DATASET RECORDS START
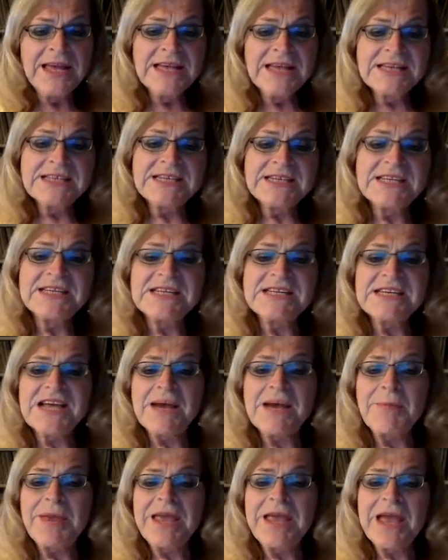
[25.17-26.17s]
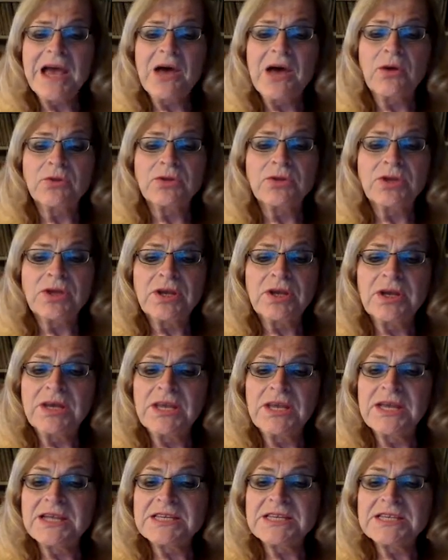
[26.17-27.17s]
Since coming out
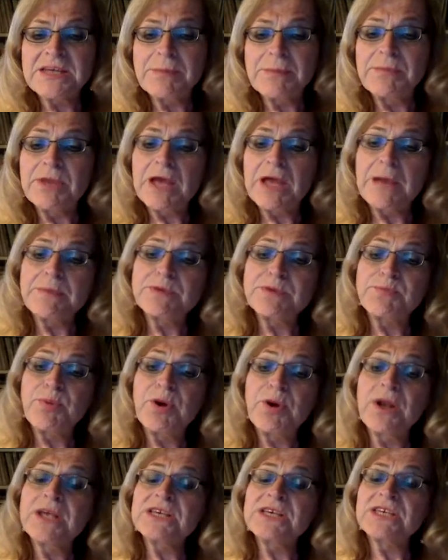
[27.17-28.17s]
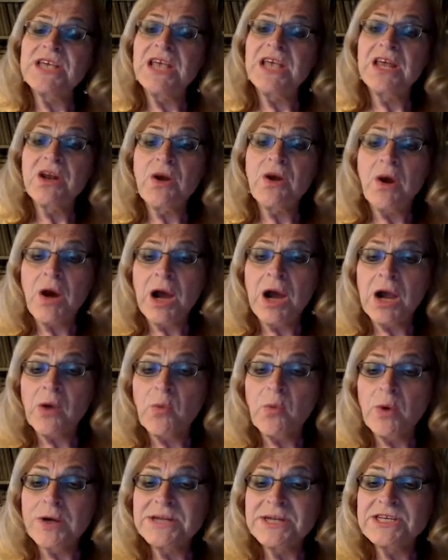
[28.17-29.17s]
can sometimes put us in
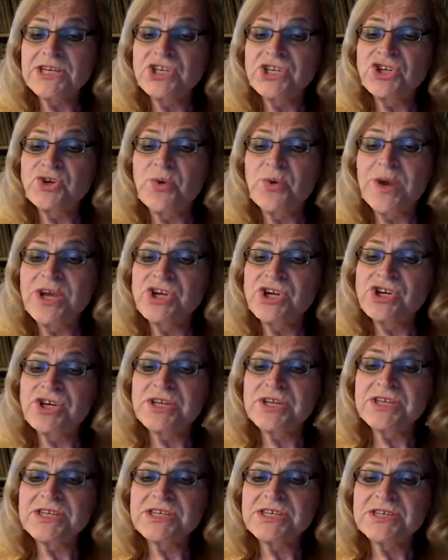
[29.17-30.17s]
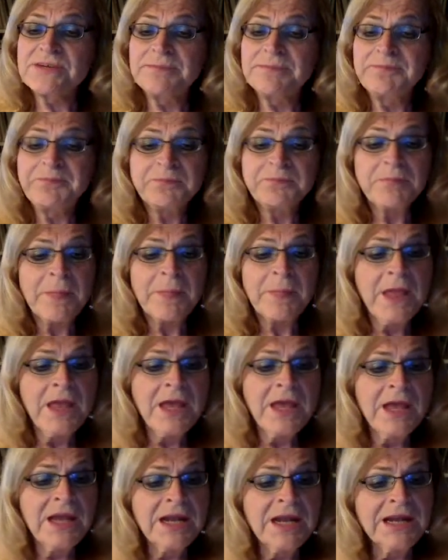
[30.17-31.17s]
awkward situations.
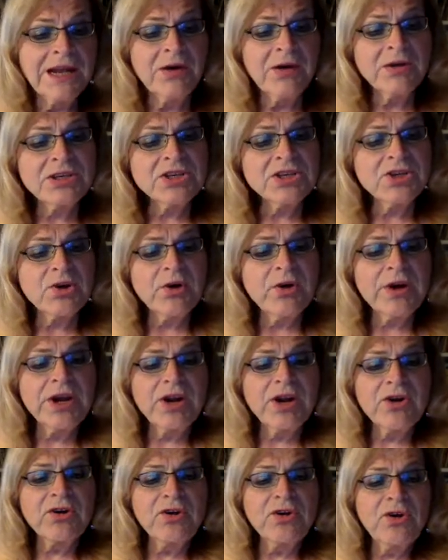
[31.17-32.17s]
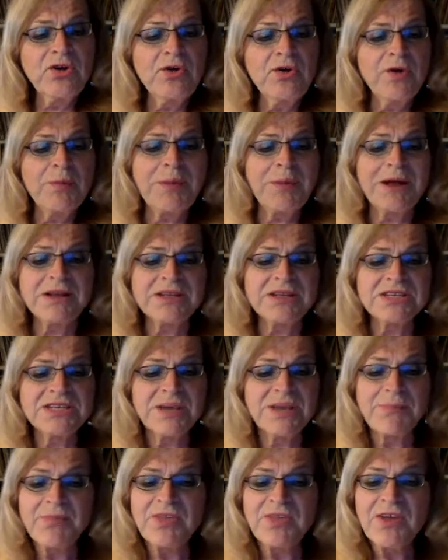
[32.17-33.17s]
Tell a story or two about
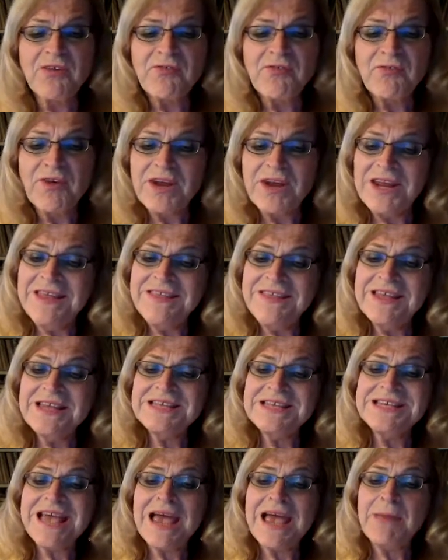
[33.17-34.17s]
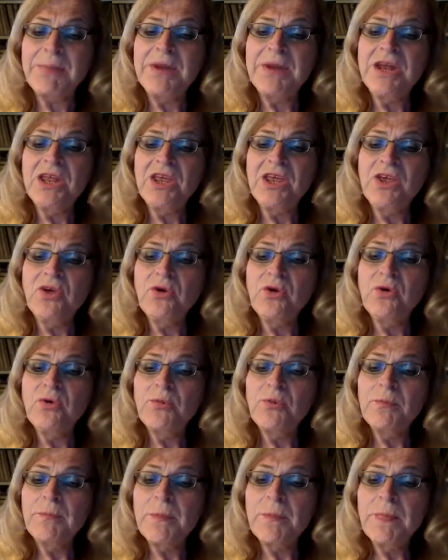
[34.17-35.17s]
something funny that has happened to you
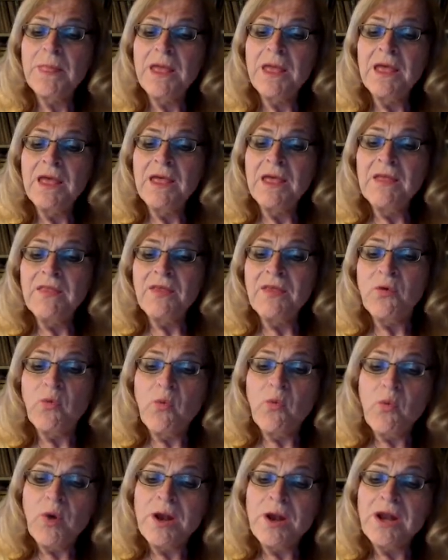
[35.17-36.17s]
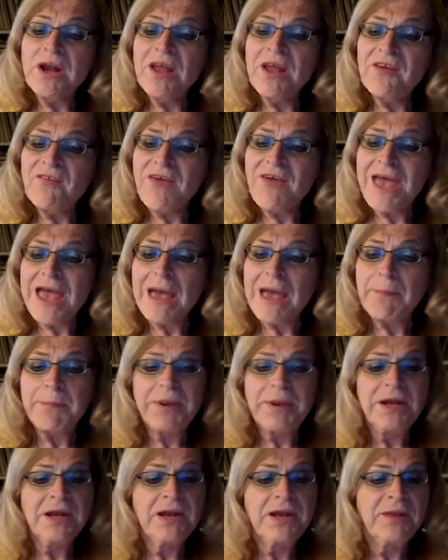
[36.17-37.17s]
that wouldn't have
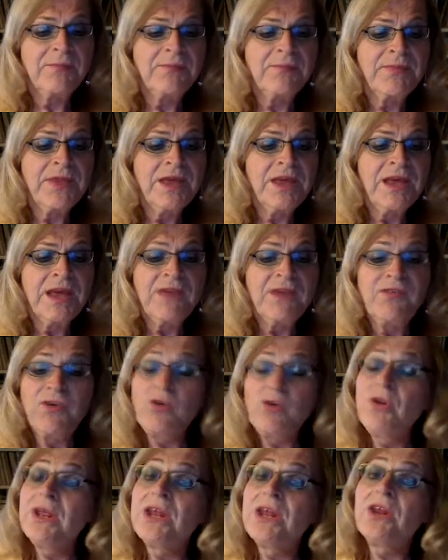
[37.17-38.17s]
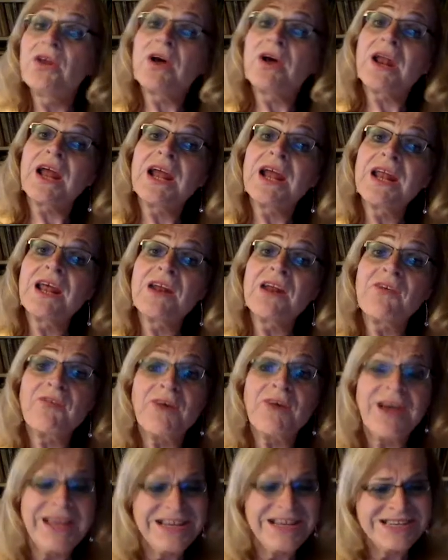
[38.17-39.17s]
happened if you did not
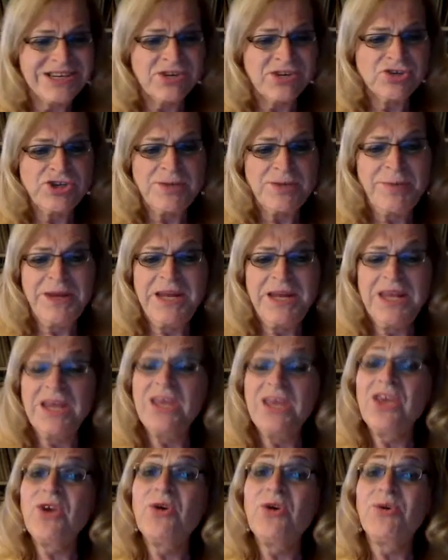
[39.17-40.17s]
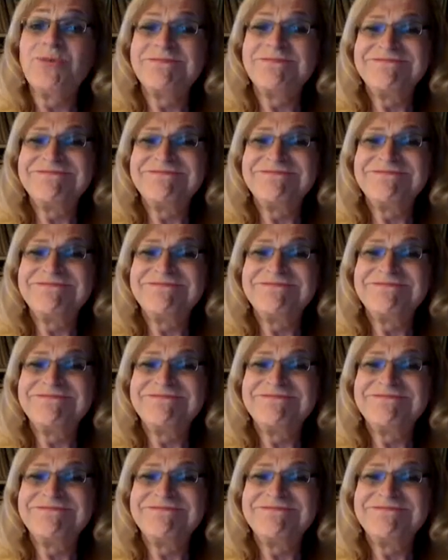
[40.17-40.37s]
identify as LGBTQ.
DATASET RECORDS END
Exact repetition of the material above is required, with the images removed.

▶ **FINISHED TASK**:
[25.17-26.17s]
[26.17-27.17s]
Since coming out
[27.17-28.17s]
[28.17-29.17s]
can sometimes put us in
[29.17-30.17s]
[30.17-31.17s]
awkward situations.
[31.17-32.17s]
[32.17-33.17s]
Tell a story or two about
[33.17-34.17s]
[34.17-35.17s]
something funny that has happened to you
[35.17-36.17s]
[36.17-37.17s]
that wouldn't have
[37.17-38.17s]
[38.17-39.17s]
happened if you did not
[39.17-40.17s]
[40.17-40.37s]
identify as LGBTQ.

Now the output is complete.